Start of Provided information
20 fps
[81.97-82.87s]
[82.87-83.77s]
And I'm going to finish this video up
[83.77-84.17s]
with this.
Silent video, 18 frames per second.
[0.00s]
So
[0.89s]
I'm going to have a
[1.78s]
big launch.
End of Provided information
Start of Provided information
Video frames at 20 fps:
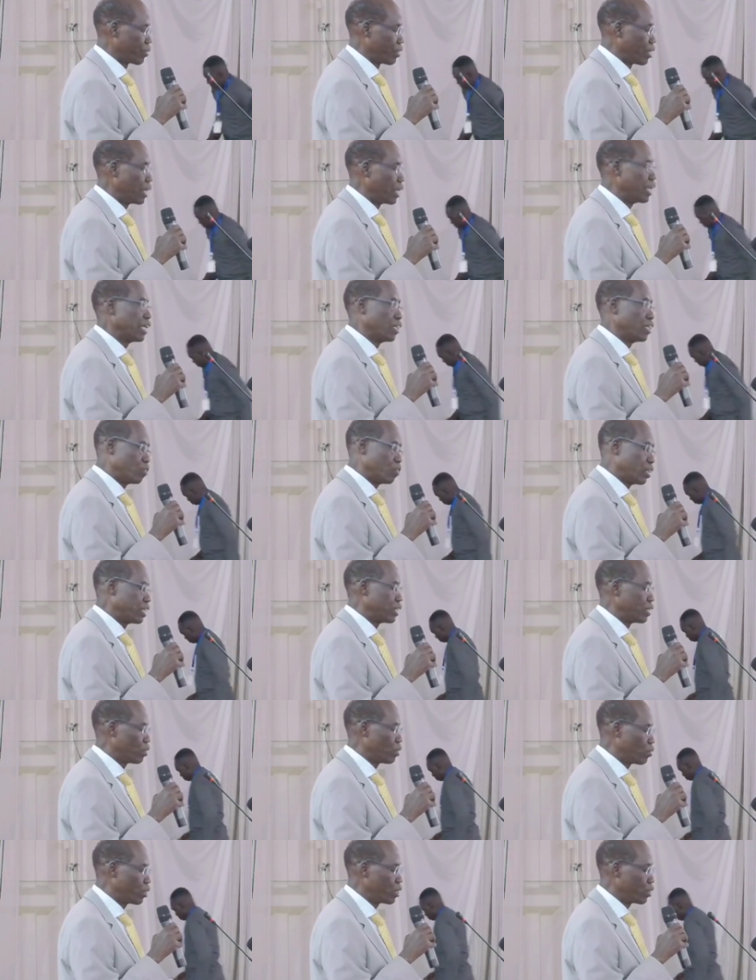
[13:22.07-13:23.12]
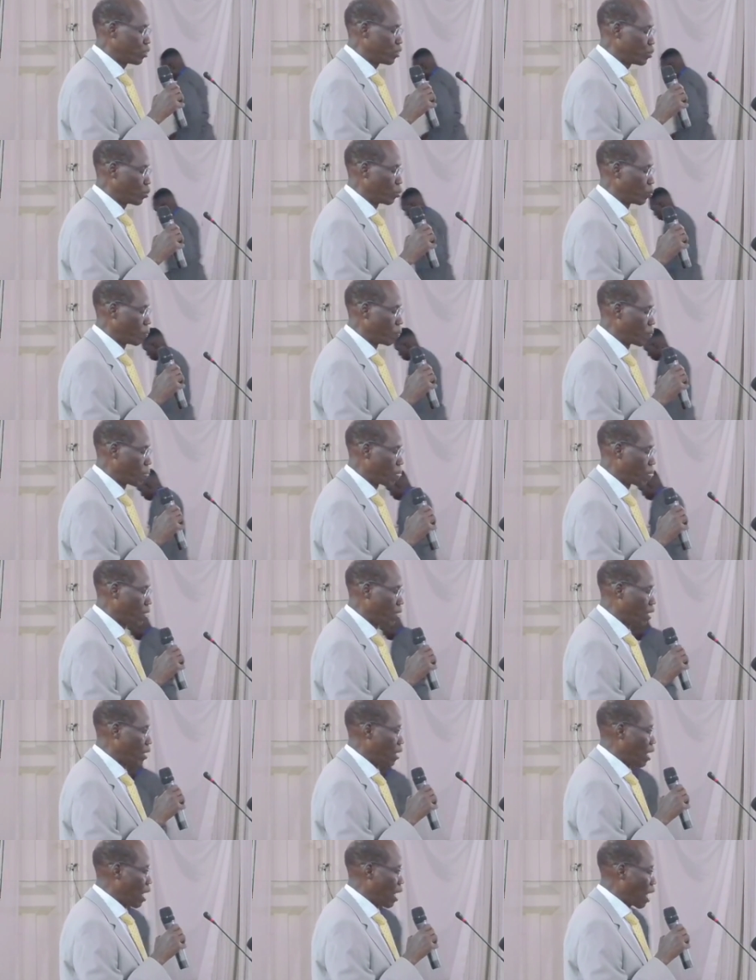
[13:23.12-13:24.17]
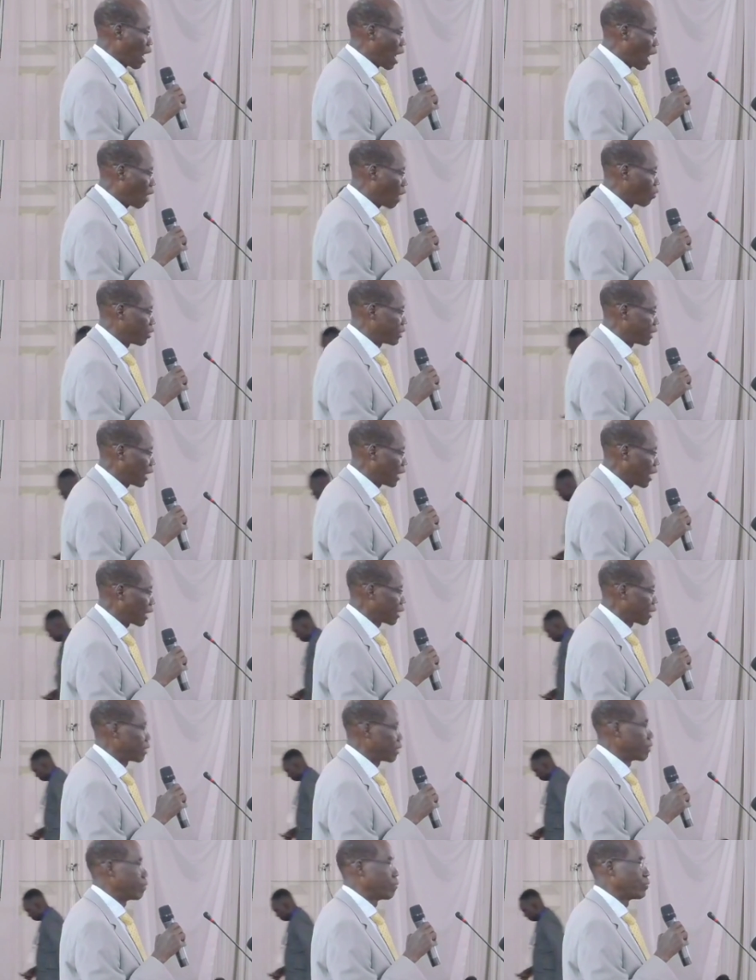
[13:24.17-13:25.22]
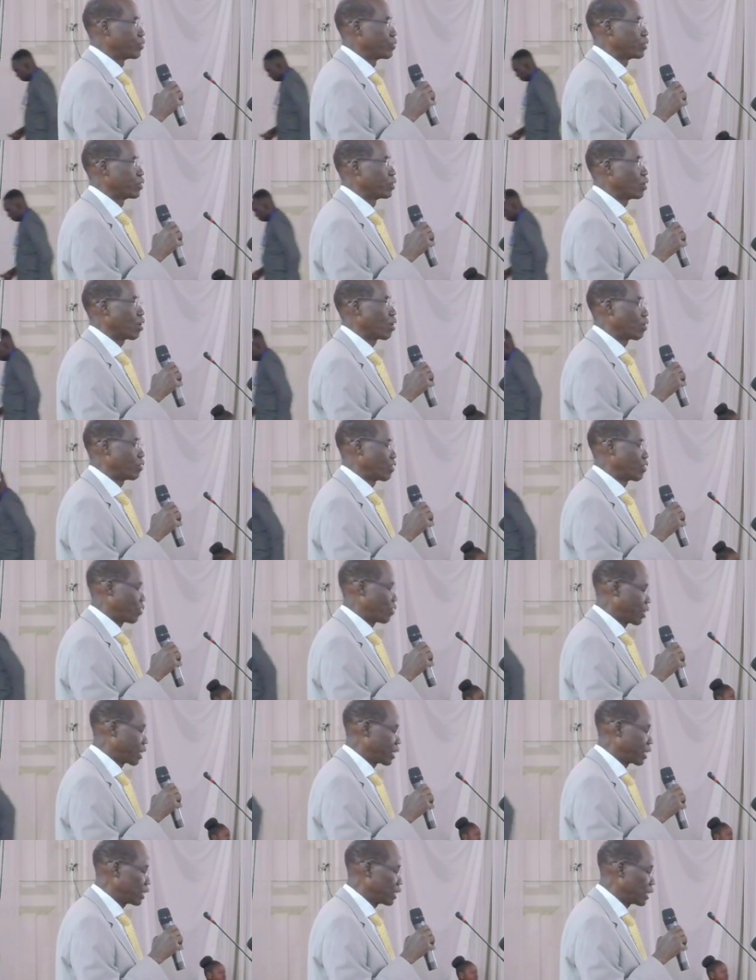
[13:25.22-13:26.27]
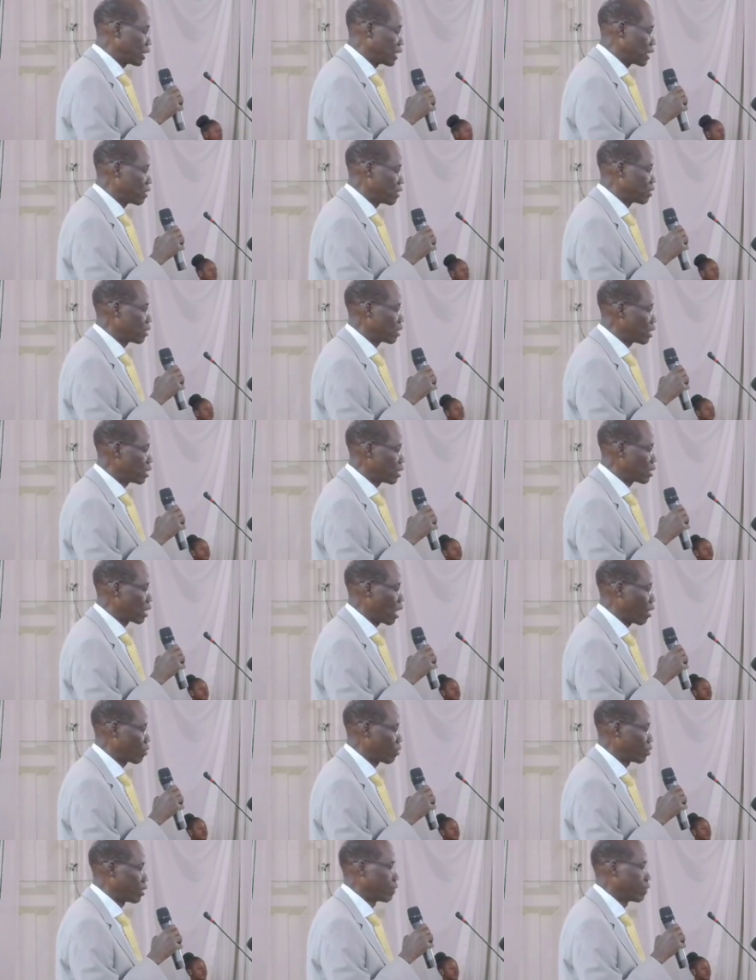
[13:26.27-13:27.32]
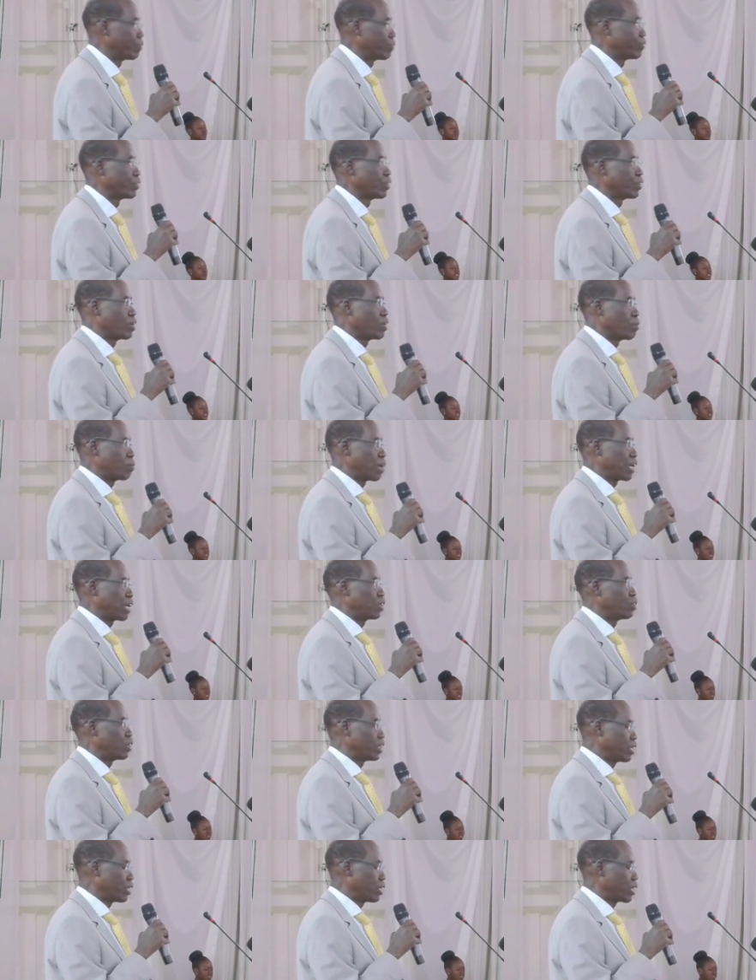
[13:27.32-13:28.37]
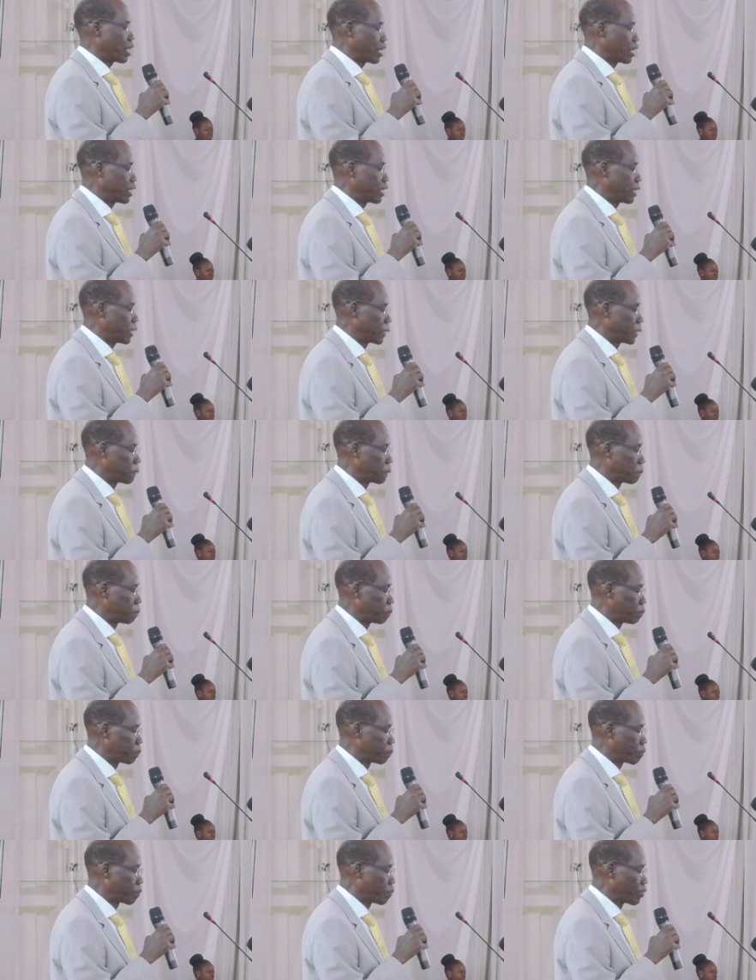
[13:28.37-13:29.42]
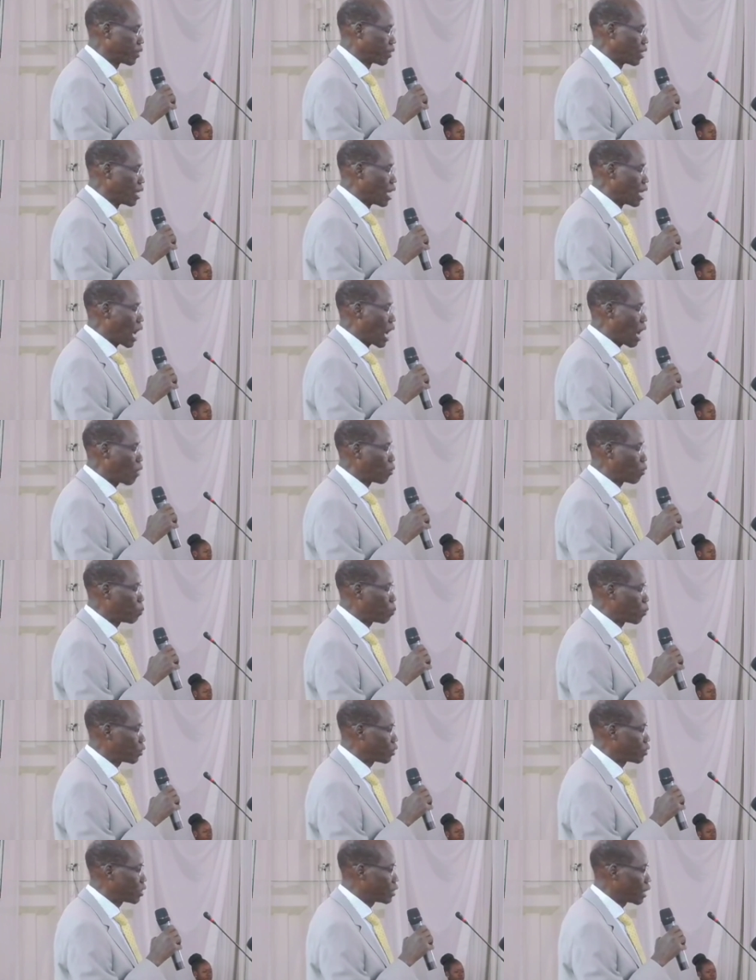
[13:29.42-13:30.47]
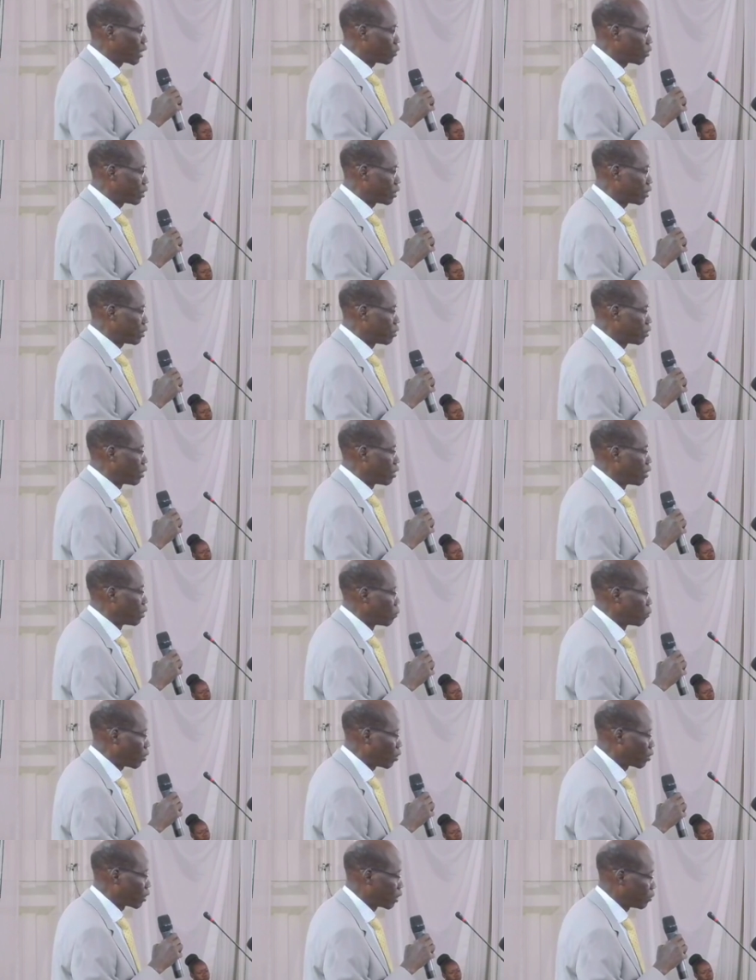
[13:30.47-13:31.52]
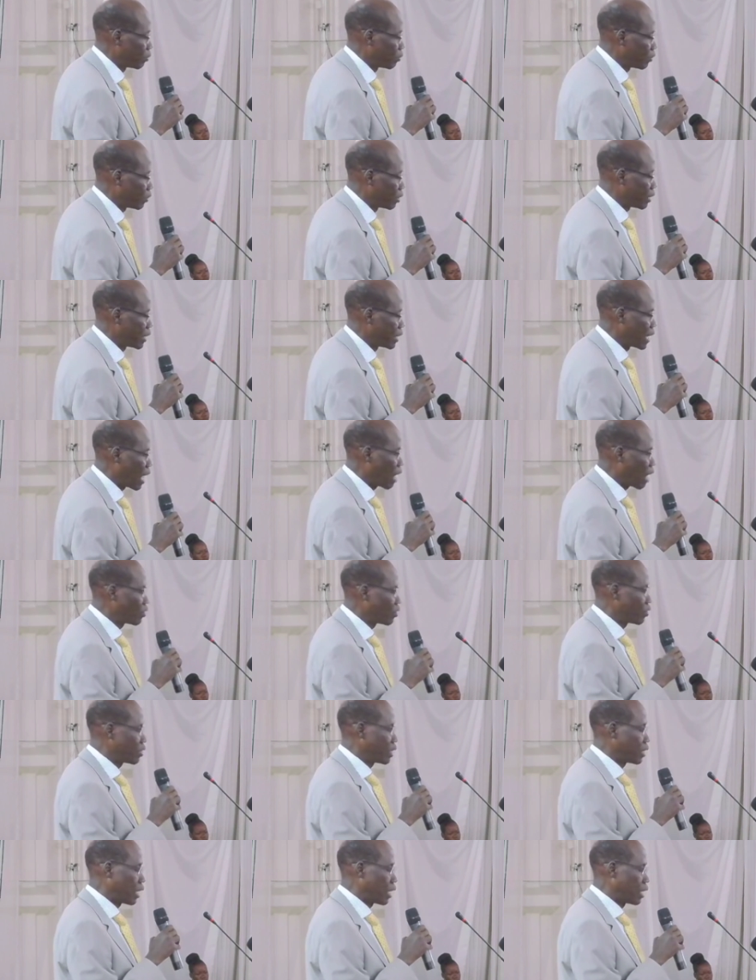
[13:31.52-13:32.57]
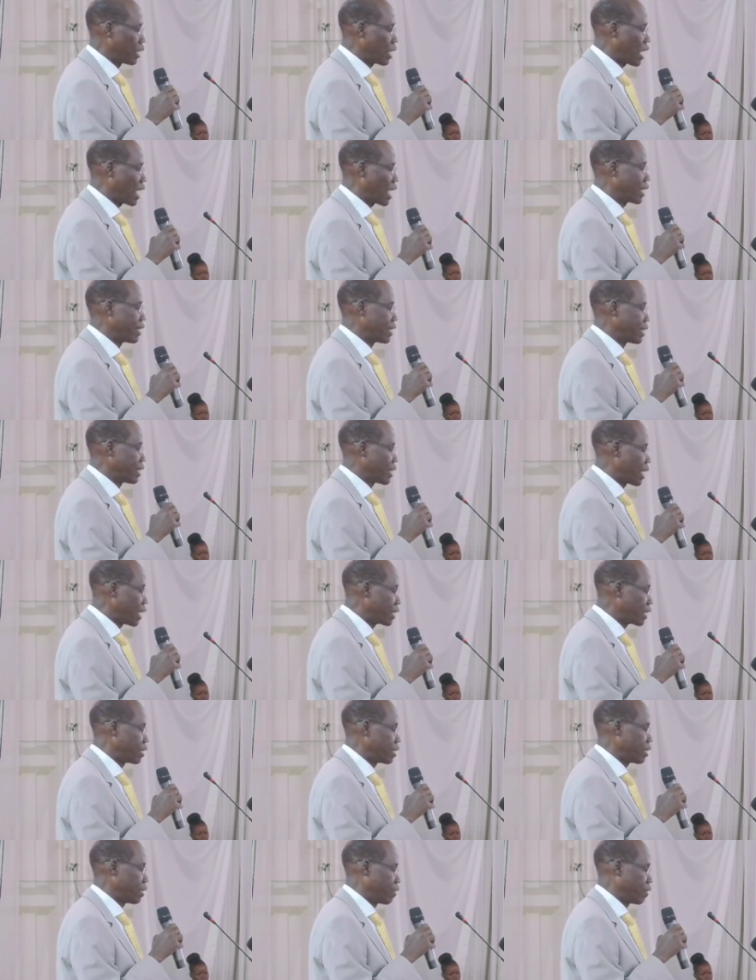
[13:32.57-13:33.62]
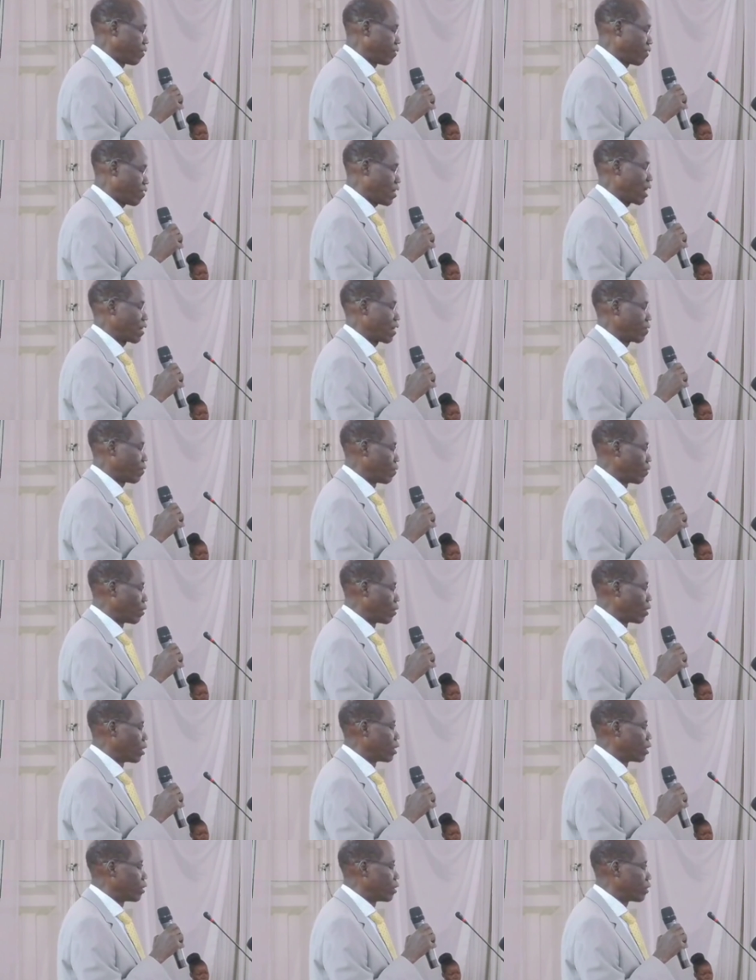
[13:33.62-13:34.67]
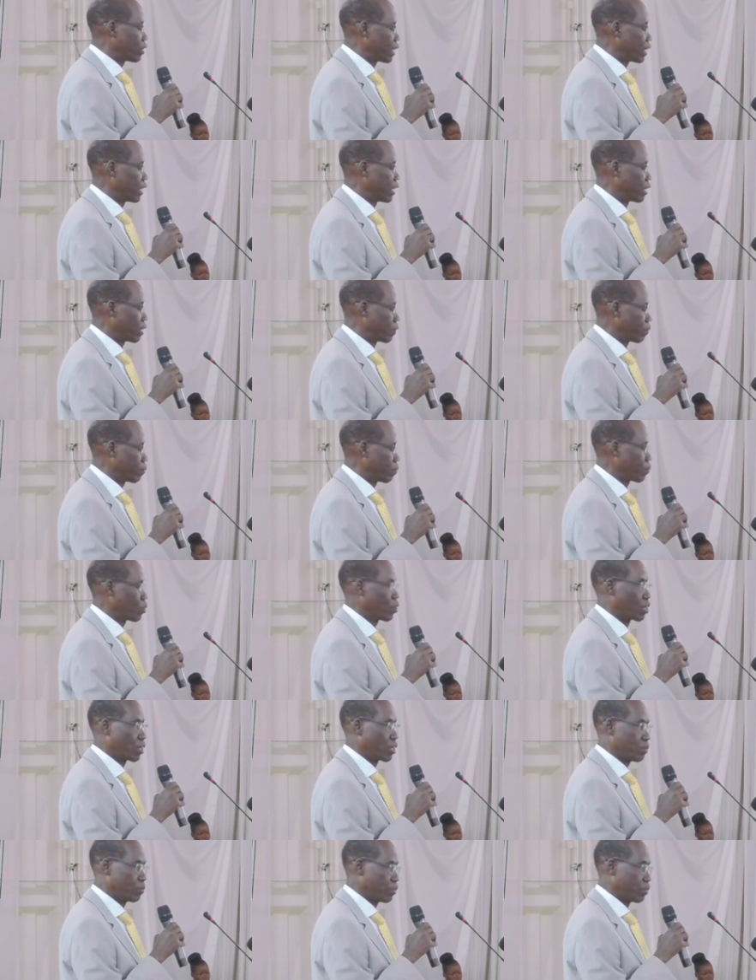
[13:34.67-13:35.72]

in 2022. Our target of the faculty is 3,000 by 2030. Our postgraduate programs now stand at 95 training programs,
End of Provided information
▶ **Required work**
What you return from the records above should be exactly everything from the line with "[13:22.07-13:23.12]" down to the line with "[13:33.62-13:34.67]", both kept, and no pictures.

▶ **Response to this task**
[13:22.07-13:23.12]
[13:23.12-13:24.17]
[13:24.17-13:25.22]
[13:25.22-13:26.27]
[13:26.27-13:27.32]
[13:27.32-13:28.37]
[13:28.37-13:29.42]
[13:29.42-13:30.47]
[13:30.47-13:31.52]
[13:31.52-13:32.57]
[13:32.57-13:33.62]
[13:33.62-13:34.67]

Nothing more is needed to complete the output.